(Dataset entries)

::::::::::

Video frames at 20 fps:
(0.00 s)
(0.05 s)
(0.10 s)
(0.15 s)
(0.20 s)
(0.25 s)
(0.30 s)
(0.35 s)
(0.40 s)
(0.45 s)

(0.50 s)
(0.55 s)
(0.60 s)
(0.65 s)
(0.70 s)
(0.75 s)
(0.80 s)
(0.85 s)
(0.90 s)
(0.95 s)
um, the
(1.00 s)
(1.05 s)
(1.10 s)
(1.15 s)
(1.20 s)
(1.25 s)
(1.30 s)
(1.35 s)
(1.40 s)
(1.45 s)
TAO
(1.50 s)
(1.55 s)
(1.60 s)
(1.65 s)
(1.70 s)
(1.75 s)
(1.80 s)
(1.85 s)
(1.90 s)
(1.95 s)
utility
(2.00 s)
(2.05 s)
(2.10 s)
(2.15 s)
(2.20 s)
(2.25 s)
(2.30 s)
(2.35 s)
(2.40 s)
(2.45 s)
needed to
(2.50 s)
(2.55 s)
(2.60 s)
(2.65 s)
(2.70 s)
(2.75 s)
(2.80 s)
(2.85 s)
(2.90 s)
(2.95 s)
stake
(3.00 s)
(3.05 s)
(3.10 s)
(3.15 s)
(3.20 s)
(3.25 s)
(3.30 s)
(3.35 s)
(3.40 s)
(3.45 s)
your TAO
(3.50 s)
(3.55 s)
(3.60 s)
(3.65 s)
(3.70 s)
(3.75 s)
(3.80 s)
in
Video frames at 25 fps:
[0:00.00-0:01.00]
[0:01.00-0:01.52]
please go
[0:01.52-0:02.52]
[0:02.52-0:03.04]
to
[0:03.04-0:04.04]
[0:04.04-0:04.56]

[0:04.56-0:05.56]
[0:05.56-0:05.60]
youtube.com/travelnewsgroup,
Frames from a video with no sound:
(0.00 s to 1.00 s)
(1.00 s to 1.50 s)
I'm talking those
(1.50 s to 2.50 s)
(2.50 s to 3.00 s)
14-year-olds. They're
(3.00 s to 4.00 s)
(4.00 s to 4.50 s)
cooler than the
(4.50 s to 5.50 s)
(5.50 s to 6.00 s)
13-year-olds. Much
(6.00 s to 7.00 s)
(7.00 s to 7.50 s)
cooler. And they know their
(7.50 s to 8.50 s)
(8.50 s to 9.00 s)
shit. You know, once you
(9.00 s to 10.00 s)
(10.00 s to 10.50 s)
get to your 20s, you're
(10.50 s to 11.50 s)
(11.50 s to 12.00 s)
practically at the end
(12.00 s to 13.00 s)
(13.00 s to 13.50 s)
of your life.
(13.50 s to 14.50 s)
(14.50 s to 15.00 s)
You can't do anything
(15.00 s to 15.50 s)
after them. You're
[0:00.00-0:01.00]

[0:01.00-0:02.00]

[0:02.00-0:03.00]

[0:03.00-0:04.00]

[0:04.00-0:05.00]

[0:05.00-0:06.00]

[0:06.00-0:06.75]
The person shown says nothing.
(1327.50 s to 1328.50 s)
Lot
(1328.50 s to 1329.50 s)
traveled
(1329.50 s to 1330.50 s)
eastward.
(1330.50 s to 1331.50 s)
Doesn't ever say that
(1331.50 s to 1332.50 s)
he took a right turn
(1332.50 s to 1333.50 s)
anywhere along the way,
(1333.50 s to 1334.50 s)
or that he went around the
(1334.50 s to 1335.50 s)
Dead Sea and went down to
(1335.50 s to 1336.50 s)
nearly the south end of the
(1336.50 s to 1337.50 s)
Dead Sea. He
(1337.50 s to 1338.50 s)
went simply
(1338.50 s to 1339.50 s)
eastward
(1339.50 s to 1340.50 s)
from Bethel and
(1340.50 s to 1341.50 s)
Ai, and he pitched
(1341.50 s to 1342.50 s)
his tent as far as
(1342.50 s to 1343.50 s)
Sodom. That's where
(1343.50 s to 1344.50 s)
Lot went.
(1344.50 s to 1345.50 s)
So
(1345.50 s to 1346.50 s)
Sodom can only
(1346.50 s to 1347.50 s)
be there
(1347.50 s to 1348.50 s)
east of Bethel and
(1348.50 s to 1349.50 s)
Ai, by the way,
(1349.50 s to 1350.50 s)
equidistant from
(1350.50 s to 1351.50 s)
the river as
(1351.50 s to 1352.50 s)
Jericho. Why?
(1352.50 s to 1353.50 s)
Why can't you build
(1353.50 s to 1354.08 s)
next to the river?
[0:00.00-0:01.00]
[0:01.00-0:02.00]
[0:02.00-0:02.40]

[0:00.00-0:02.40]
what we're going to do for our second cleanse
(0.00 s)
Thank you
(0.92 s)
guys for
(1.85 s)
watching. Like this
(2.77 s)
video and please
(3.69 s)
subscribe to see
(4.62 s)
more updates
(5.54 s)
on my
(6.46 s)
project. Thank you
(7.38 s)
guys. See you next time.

::::::::::

**What you need to do**
Retype every line above with nothing changed.

**Your response**
Video frames at 20 fps:
(0.00 s)
(0.05 s)
(0.10 s)
(0.15 s)
(0.20 s)
(0.25 s)
(0.30 s)
(0.35 s)
(0.40 s)
(0.45 s)

(0.50 s)
(0.55 s)
(0.60 s)
(0.65 s)
(0.70 s)
(0.75 s)
(0.80 s)
(0.85 s)
(0.90 s)
(0.95 s)
um, the
(1.00 s)
(1.05 s)
(1.10 s)
(1.15 s)
(1.20 s)
(1.25 s)
(1.30 s)
(1.35 s)
(1.40 s)
(1.45 s)
TAO
(1.50 s)
(1.55 s)
(1.60 s)
(1.65 s)
(1.70 s)
(1.75 s)
(1.80 s)
(1.85 s)
(1.90 s)
(1.95 s)
utility
(2.00 s)
(2.05 s)
(2.10 s)
(2.15 s)
(2.20 s)
(2.25 s)
(2.30 s)
(2.35 s)
(2.40 s)
(2.45 s)
needed to
(2.50 s)
(2.55 s)
(2.60 s)
(2.65 s)
(2.70 s)
(2.75 s)
(2.80 s)
(2.85 s)
(2.90 s)
(2.95 s)
stake
(3.00 s)
(3.05 s)
(3.10 s)
(3.15 s)
(3.20 s)
(3.25 s)
(3.30 s)
(3.35 s)
(3.40 s)
(3.45 s)
your TAO
(3.50 s)
(3.55 s)
(3.60 s)
(3.65 s)
(3.70 s)
(3.75 s)
(3.80 s)
in
Video frames at 25 fps:
[0:00.00-0:01.00]
[0:01.00-0:01.52]
please go
[0:01.52-0:02.52]
[0:02.52-0:03.04]
to
[0:03.04-0:04.04]
[0:04.04-0:04.56]

[0:04.56-0:05.56]
[0:05.56-0:05.60]
youtube.com/travelnewsgroup,
Frames from a video with no sound:
(0.00 s to 1.00 s)
(1.00 s to 1.50 s)
I'm talking those
(1.50 s to 2.50 s)
(2.50 s to 3.00 s)
14-year-olds. They're
(3.00 s to 4.00 s)
(4.00 s to 4.50 s)
cooler than the
(4.50 s to 5.50 s)
(5.50 s to 6.00 s)
13-year-olds. Much
(6.00 s to 7.00 s)
(7.00 s to 7.50 s)
cooler. And they know their
(7.50 s to 8.50 s)
(8.50 s to 9.00 s)
shit. You know, once you
(9.00 s to 10.00 s)
(10.00 s to 10.50 s)
get to your 20s, you're
(10.50 s to 11.50 s)
(11.50 s to 12.00 s)
practically at the end
(12.00 s to 13.00 s)
(13.00 s to 13.50 s)
of your life.
(13.50 s to 14.50 s)
(14.50 s to 15.00 s)
You can't do anything
(15.00 s to 15.50 s)
after them. You're
[0:00.00-0:01.00]

[0:01.00-0:02.00]

[0:02.00-0:03.00]

[0:03.00-0:04.00]

[0:04.00-0:05.00]

[0:05.00-0:06.00]

[0:06.00-0:06.75]
The person shown says nothing.
(1327.50 s to 1328.50 s)
Lot
(1328.50 s to 1329.50 s)
traveled
(1329.50 s to 1330.50 s)
eastward.
(1330.50 s to 1331.50 s)
Doesn't ever say that
(1331.50 s to 1332.50 s)
he took a right turn
(1332.50 s to 1333.50 s)
anywhere along the way,
(1333.50 s to 1334.50 s)
or that he went around the
(1334.50 s to 1335.50 s)
Dead Sea and went down to
(1335.50 s to 1336.50 s)
nearly the south end of the
(1336.50 s to 1337.50 s)
Dead Sea. He
(1337.50 s to 1338.50 s)
went simply
(1338.50 s to 1339.50 s)
eastward
(1339.50 s to 1340.50 s)
from Bethel and
(1340.50 s to 1341.50 s)
Ai, and he pitched
(1341.50 s to 1342.50 s)
his tent as far as
(1342.50 s to 1343.50 s)
Sodom. That's where
(1343.50 s to 1344.50 s)
Lot went.
(1344.50 s to 1345.50 s)
So
(1345.50 s to 1346.50 s)
Sodom can only
(1346.50 s to 1347.50 s)
be there
(1347.50 s to 1348.50 s)
east of Bethel and
(1348.50 s to 1349.50 s)
Ai, by the way,
(1349.50 s to 1350.50 s)
equidistant from
(1350.50 s to 1351.50 s)
the river as
(1351.50 s to 1352.50 s)
Jericho. Why?
(1352.50 s to 1353.50 s)
Why can't you build
(1353.50 s to 1354.08 s)
next to the river?
[0:00.00-0:01.00]
[0:01.00-0:02.00]
[0:02.00-0:02.40]

[0:00.00-0:02.40]
what we're going to do for our second cleanse
(0.00 s)
Thank you
(0.92 s)
guys for
(1.85 s)
watching. Like this
(2.77 s)
video and please
(3.69 s)
subscribe to see
(4.62 s)
more updates
(5.54 s)
on my
(6.46 s)
project. Thank you
(7.38 s)
guys. See you next time.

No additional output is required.